Ephesians 3:1-2, “For this reason I, Paul, a prisoner of Christ Jesus on behalf of you Gentiles— 2 assuming that you have heard of the stewardship of God’s grace that was given to me for you,”
Would we go to prison for someone else? The Apostle Paul did. He opens Ephesians chapter three by referring to himself as a prisoner for Christ Jesus on behalf of the Gentiles. This type of sacrifice seems almost unreasonable in our day and age. With mantras like, “you do you” and “speak your truth,” hearing of somebody laying down their own desires and ambitions for someone else is radical. But this is the way of the cross. When Jesus first appeared to Paul (then Saul), this was the road Jesus was calling Paul to walk down, and it’s the same road we must follow as well.
Again in Romans Paul mentions his service to the Gentiles:
“Yet I have written you quite boldly on some points to remind you of them again, because of the grace God gave me to be a minister of Christ Jesus to the Gentiles. He gave me the priestly duty of proclaiming the gospel of God so that the Gentiles might become an offering acceptable to God, sanctified by the Holy Spirit. Therefore I glory in Christ Jesus in my service to God” (Rom. 15:15-17).
In many of Paul’s Epistles, he mentions his calling to the Gentiles. An unusual calling, honestly, considering the fact that Paul himself was not a Gentile. He was a Jew by birth, and a most devoutly religious one at that (Phil. 3:4-6). He himself claimed that he had much reason to boast when it came to the Jewish Law. But Christ called this Jewish, Christian persecuting, man to minister to those not like himself. The “other,” the “unclean,” “the foreigner.” The Gentiles were not the chosen people of God, like the Jewish.
But, unbeknownst to every Jew, God had always chosen the Gentiles from the beginning. He hinted at his acceptance of the foreigner in the Old Testament numerous times, and many of them even made their way into Jesus’ bloodline. In fact, Jesus himself hinted at the acceptance of the Gentiles many times when speaking to the Pharisees and religious leaders, and even in his acceptance of the foreigner (Samaritans). In Romans Paul also mentions the “grafting in” of the Gentiles:
“But if some of the branches were broken off, and you, although a wild olive shoot, were grafted in among the others and now share in the nourishing root of the olive tree, do not be arrogant toward the branches. If you are, remember it is not you who support the root, but the root that supports you. Then you will say, “Branches were broken off so that I might be grafted in.” That is true. They were broken off because of their unbelief, but you stand fast through faith. So do not become proud, but fear” (Rom. 11:17-20).

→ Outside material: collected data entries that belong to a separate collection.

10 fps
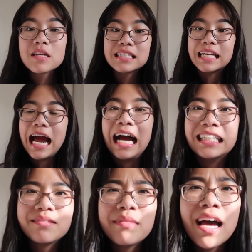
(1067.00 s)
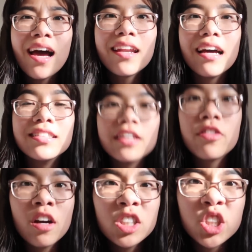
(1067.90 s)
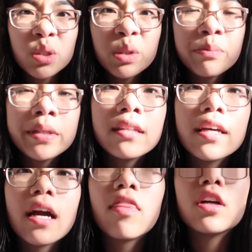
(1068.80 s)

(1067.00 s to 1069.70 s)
wasn't as mad as I thought she would be. Like I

This was the mystery revealed after Jesus’ death and resurrection: that God was calling a people from every tribe and tongue (Col. 1:25-28). The gospel of Jesus Christ was, and is, for everyone; Jew and Gentile alike. And this was the ministry that Paul was called to. He was the pioneer to the Gentiles. Jesus paved the way for Paul and then called him to lay down his life for these non-Jewish people. Paul was their champion and advocate. As we see in Paul’s life, he took this calling seriously, he labored on their behalf, was persecuted, and imprisoned. Do we take our callings this seriously? We might not experience the level of pain and discomfort Paul did, but are we willing to risk our comfort for those who are not like us? Do we view them as accepted by God and champion their cause?

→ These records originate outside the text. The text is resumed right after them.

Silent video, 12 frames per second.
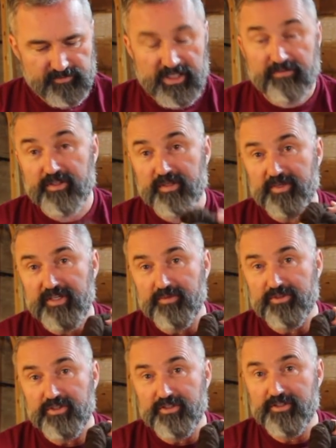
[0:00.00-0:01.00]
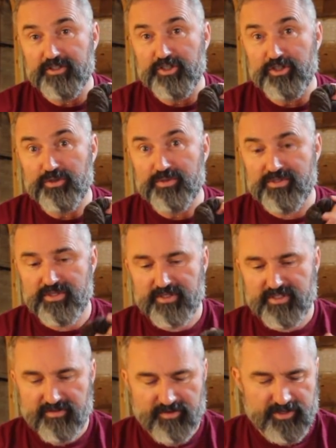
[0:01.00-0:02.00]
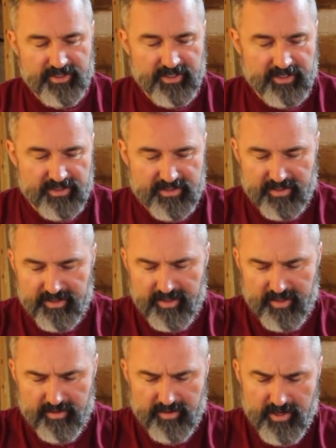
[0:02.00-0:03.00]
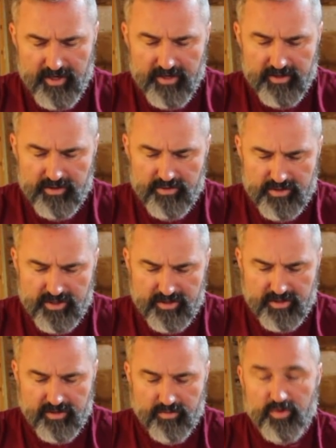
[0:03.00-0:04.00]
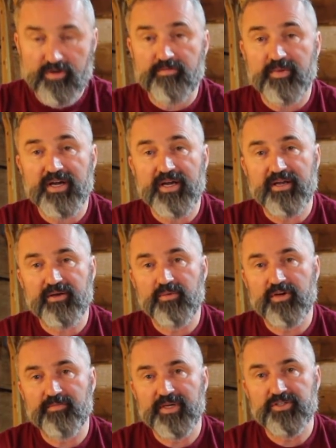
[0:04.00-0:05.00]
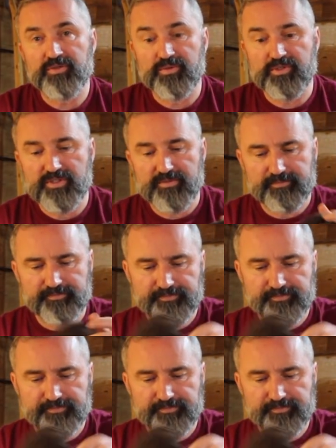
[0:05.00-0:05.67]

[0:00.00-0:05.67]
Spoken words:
definitely be able to use this. I've already got this. I think I'm going to use this in one of my toques.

The Merriam-Webster dictionary’s first definition of grace is “unmerited divine assistance given to humans for their regeneration or sanctification.” It is this very type of grace that Paul is referring to when he says, “assuming that you have heard of the stewardship of God’s grace that was given to me for you” (Eph. 3:2). God had not only called Paul to this task, but he equipped him as well. He gave him abundant grace to do his ministry. By stewarding God’s grace Paul was using what had been freely given to him. His stewardship even extended to imprisonment.

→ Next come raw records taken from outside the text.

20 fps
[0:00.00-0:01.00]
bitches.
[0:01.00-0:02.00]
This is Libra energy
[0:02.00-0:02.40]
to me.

Do we believe and act like we have divine assistance in our various callings? First, we all have the same foundational calling to walk out all our days in light of the gospel — applying it’s message, and growing in Christlikeness. We are called to respond to and live out the gospel all of our days; we are all called to love God and neighbor. But we also have different callings based on our season of life (parent, elderly, college student, newly married, teenager, child) and based on our gifting (career, spiritual gifts, local church involvement, community life, personal capabilities and talents, local and global ministry work). Even in these secondary callings, God will give us the grace to engage in them for his glory and our good.
God gave grace to Paul in his ministry to the Gentiles, and he does the same for us today. He will help us tell our neighbors about Jesus, and he will help us prepare and deliver that meal to a fellow church member. He will also equip us for every good work in our careers and our home life. He will give us grace in our calling to marriage or our calling to singleness. And he always promises to give us grace in our progressive sanctification. He will help us bear good fruit in accordance with his Word. We can follow down the same road as Christ and the Apostle Paul, who have both gone before us because he who calls us showers us with grace.